DALLAS — Fire officials were responding to a blaze in the 11000 block of Harry Hines Boulevard on Friday morning, Dallas Fire-Rescue said.
DFR officials told WFAA that crews were assigned to this call at 7:01 a.m. Friday after a 911 caller reported a "huge fire across the street” at 11287 Harry Hines Boulevard.
When firefighters arrived at the scene, they observed heavy smoke coming from the one-story commercial structure, DFR said. The store, Army Navy Plus, happened to receive a large shipment of product the day before. DFR said the shipment was packed into the store in such a way that prevented firefighters from making entry to better access the fire, so efforts were defensive early on.
Joan Walker and her son Bradley run the store that Joan's husband first started 33 years ago. Bradley works there from open to close, every day.
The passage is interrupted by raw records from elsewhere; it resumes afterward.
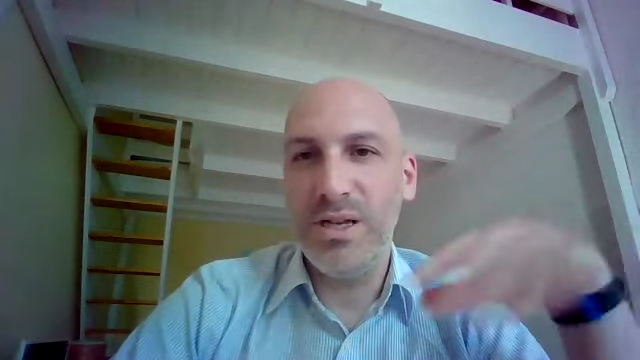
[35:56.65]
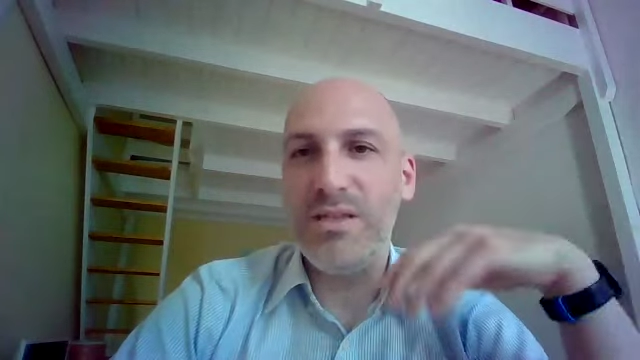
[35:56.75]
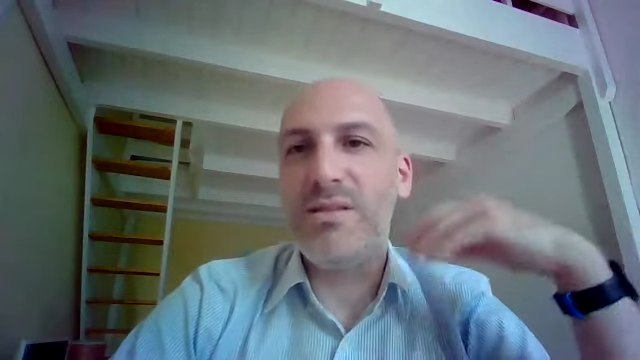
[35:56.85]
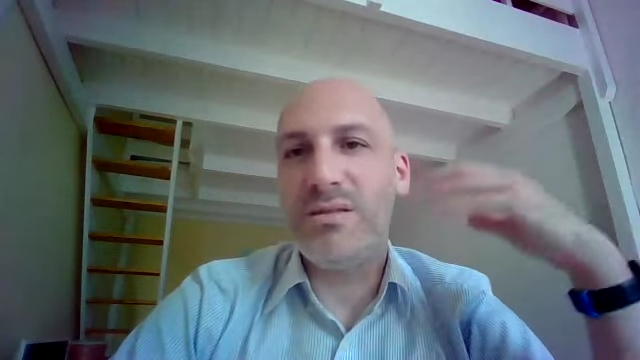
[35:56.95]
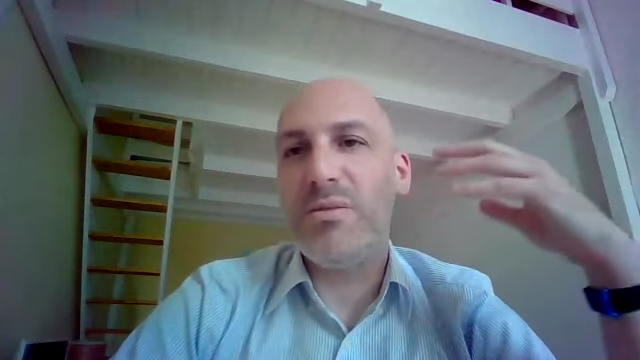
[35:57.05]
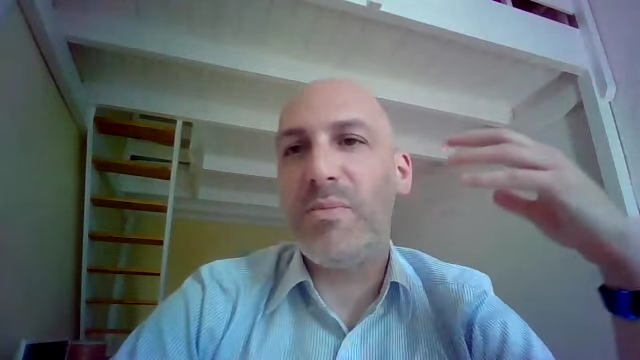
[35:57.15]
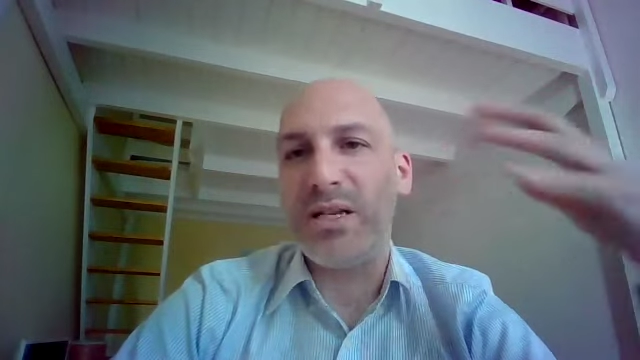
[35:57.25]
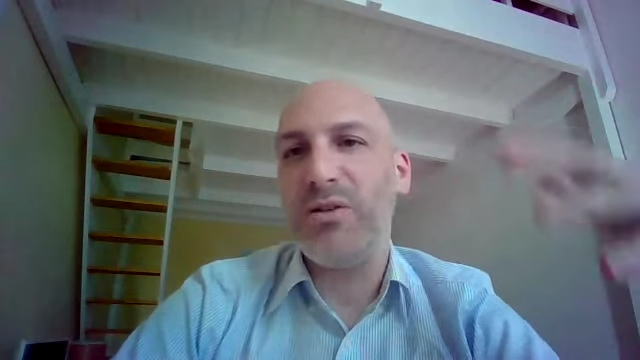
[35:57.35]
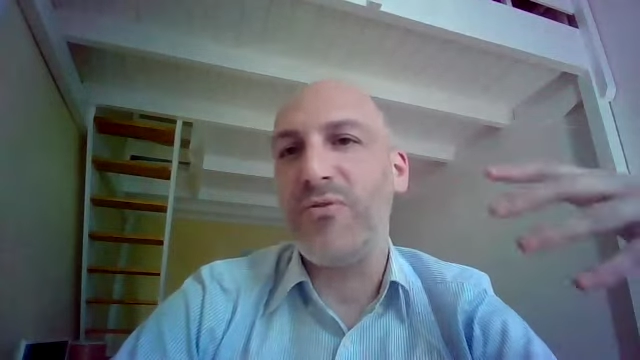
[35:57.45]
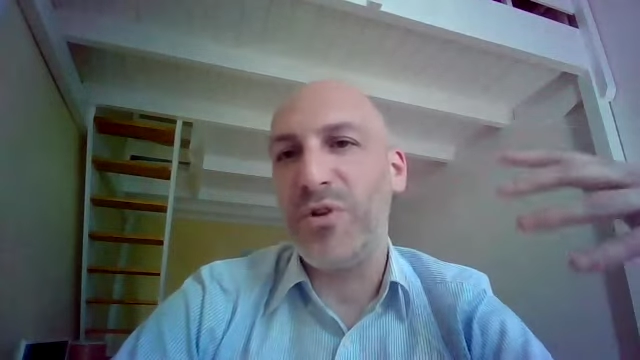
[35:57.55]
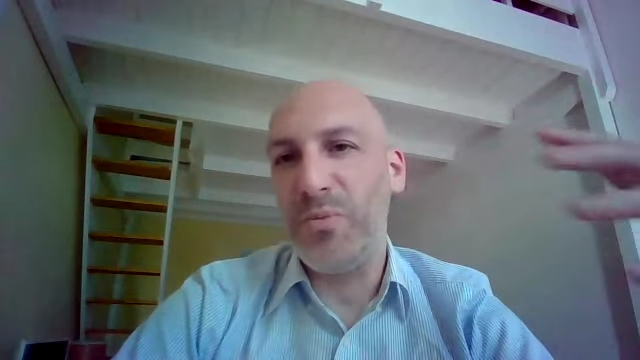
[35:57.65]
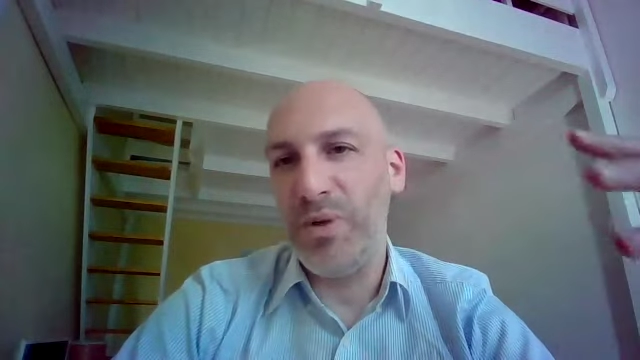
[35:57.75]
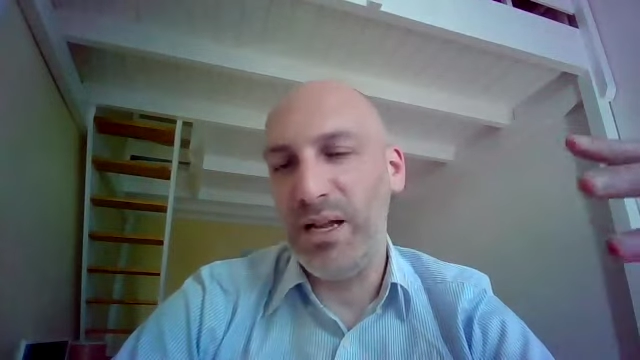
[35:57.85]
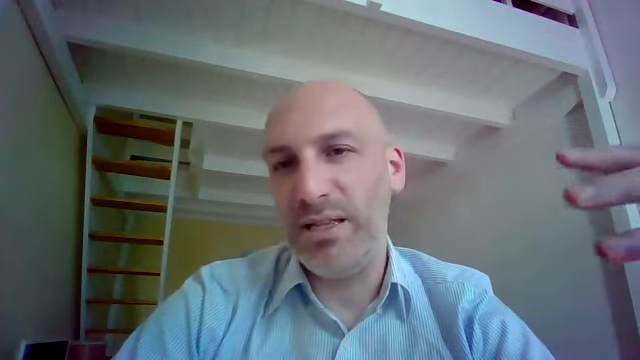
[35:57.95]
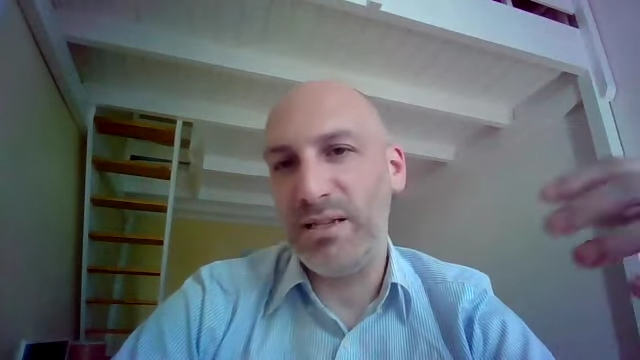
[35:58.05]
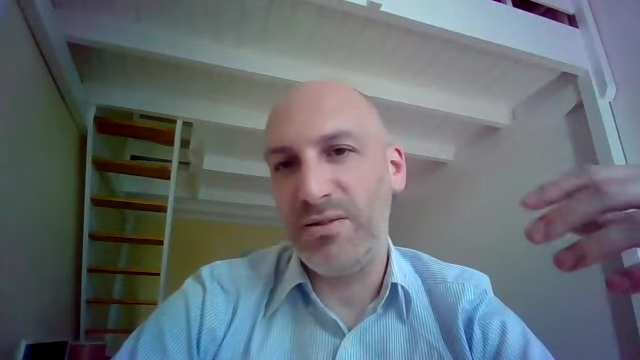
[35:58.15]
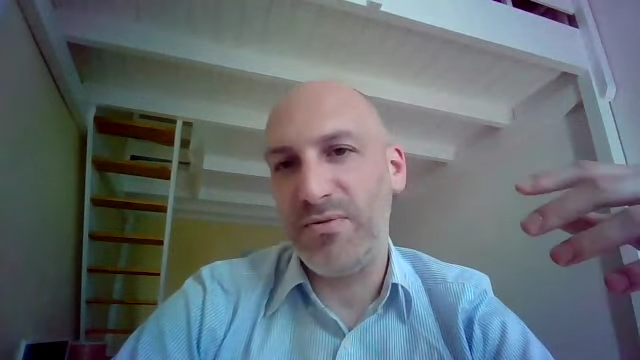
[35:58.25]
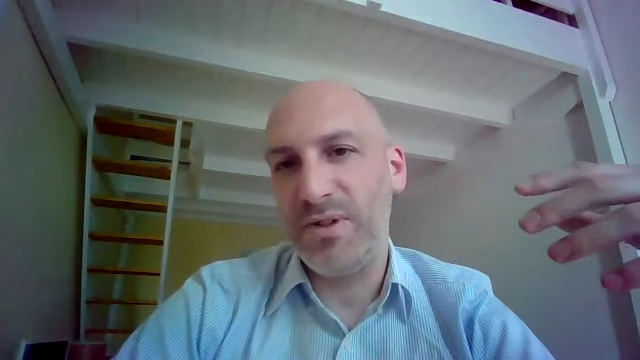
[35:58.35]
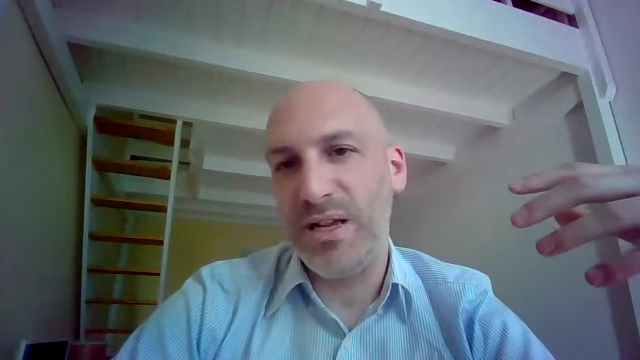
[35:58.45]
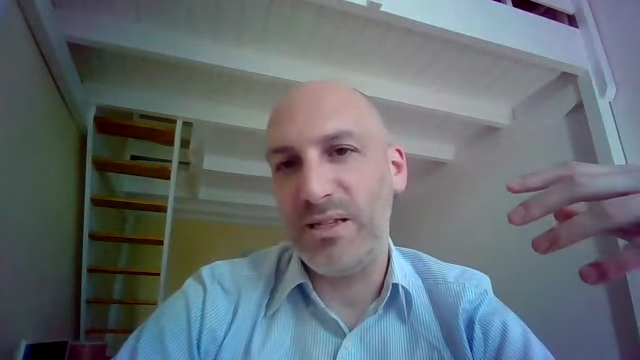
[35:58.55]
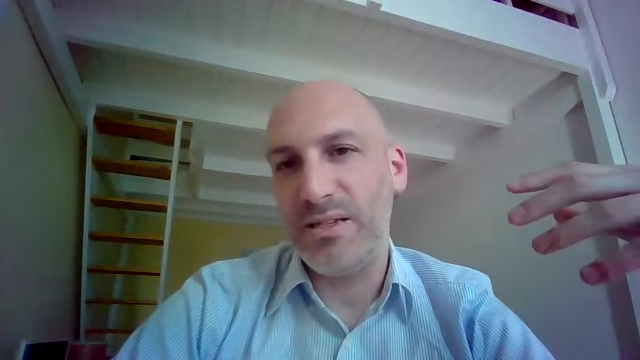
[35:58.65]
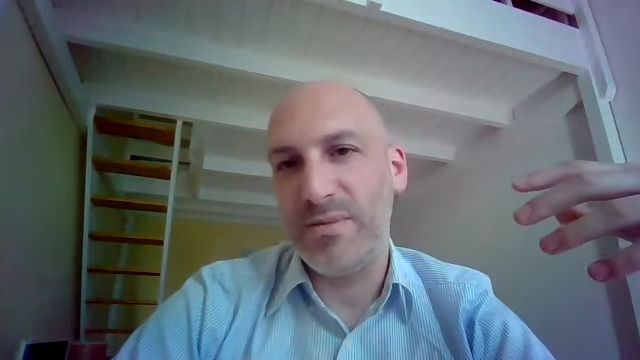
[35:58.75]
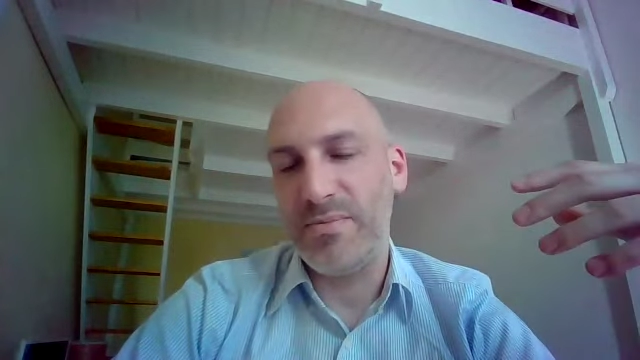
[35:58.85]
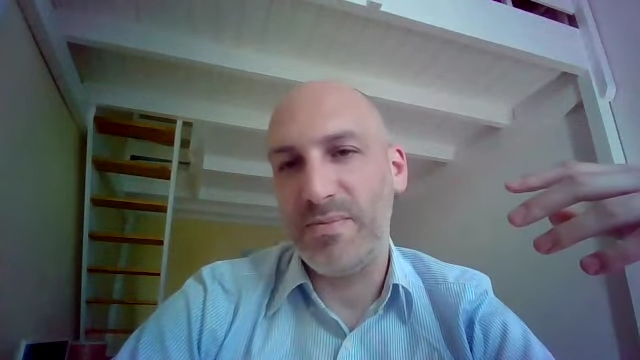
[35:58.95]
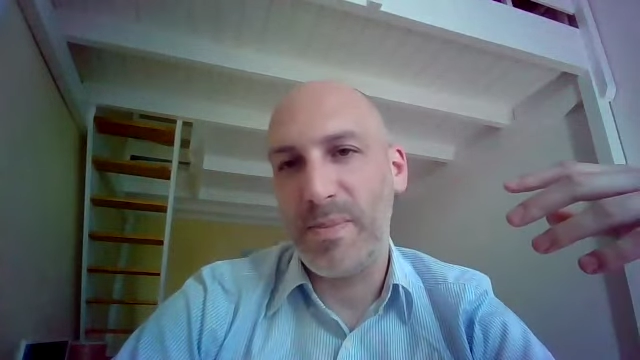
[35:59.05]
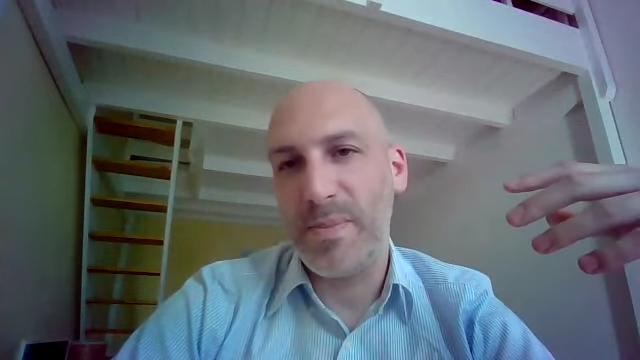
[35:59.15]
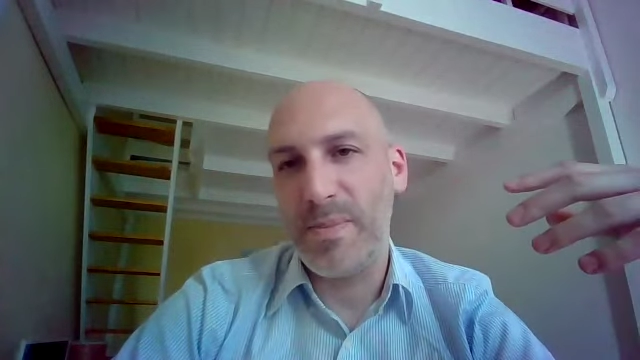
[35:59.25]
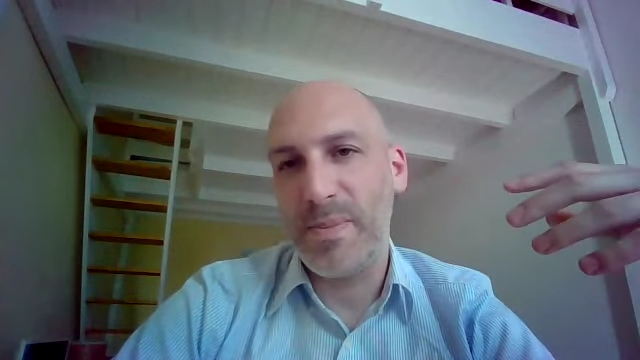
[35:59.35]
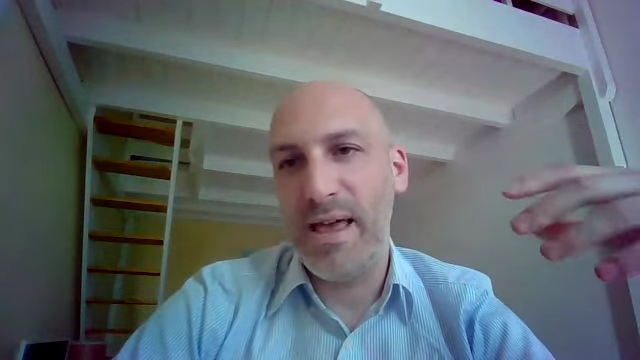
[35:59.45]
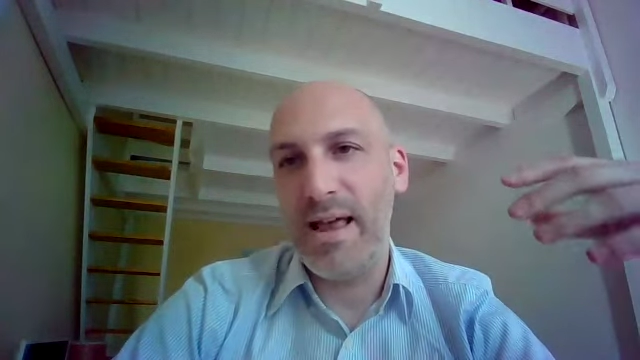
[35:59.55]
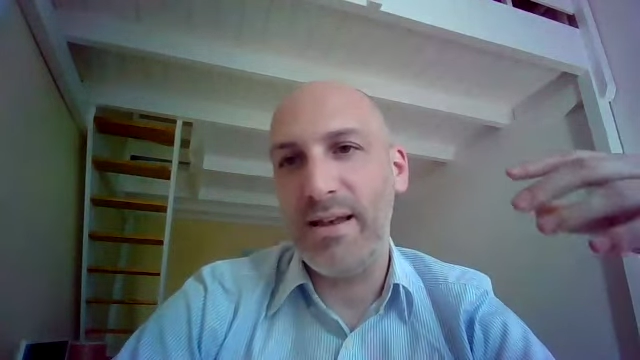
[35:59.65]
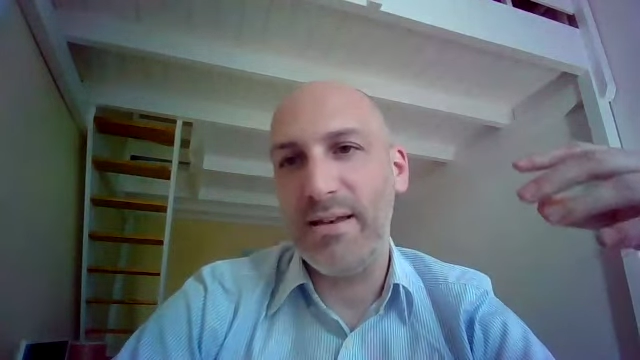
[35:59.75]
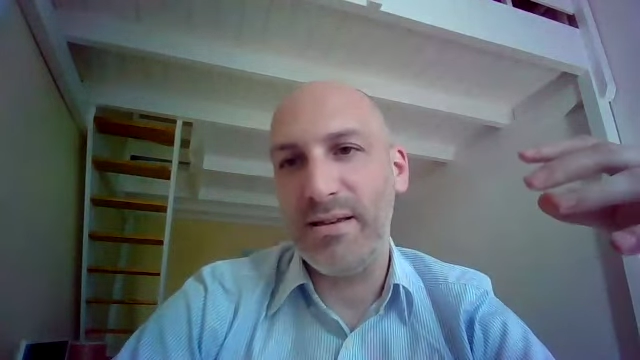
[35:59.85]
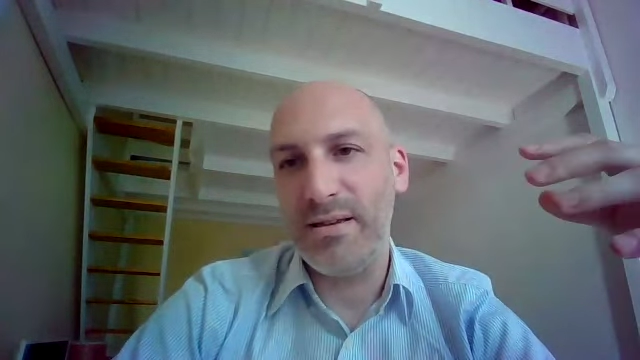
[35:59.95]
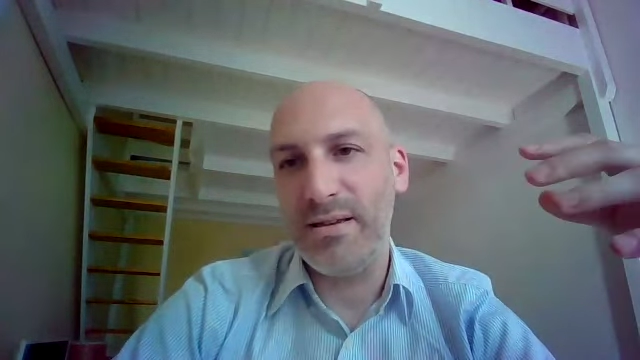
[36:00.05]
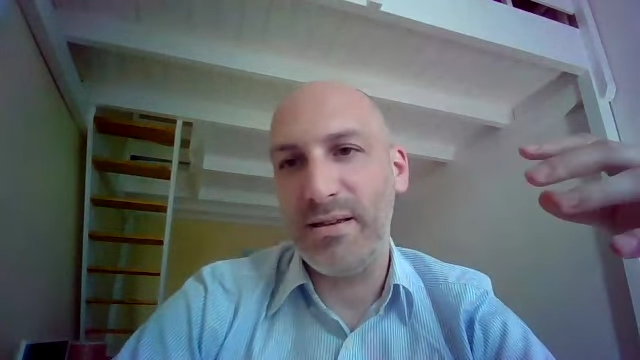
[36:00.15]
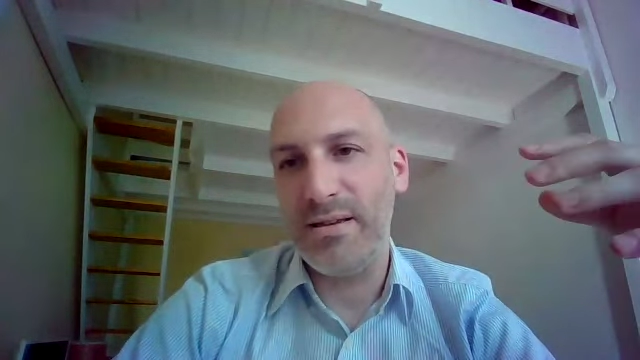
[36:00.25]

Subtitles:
it's a matter of completeness of data. And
"We’re in shock right now. We don’t know what to think. We don’t know what’s going to happen," Bradley Walker said. “It’s part of the family."
DFR said it was working to extinguish the fire and the blaze had escalated to a four-alarm fire, resulting in close to 100 firefighters on scene using aerial and ground master streams to bring the fire under control. There was no one inside the business when the fire began, and there have not been any reported injuries, according to DFR.
“Just a total loss. I still don’t know what to think of it," Bradley Walker said. “I walked out yesterday, closed at 6:30. Never thought that’d be the last time I was in it.”
They estimate hundreds of thousands of inventory were inside at the time of the fire, but there were also irreplaceable items including those that belonged to Joan's husband.
"There was a chair that sat there where my husband always sat and it had his vest on it and it’s gone," she said through tears.
The fire was causing heaving smoke in the area, which was located near Walnut Hill Lane and Interstate 35E.
A Dallas Fire Rescue Engine headed to this fire drove into a ditch, according to officials. DFR said the crew was traveling southbound on Reeder Road, and in an effort to bypass traffic, they got too far onto the shoulder of the road and rolled the engine onto its side into a ditch. DFR said all occupants of the engine were safely taken out of the vehicle, and there were no injuries related to the crash.
According to investigators, preliminary reports indicated the fire most-likely began at a location in the back of the store, but exactly how is unknown, DFR said.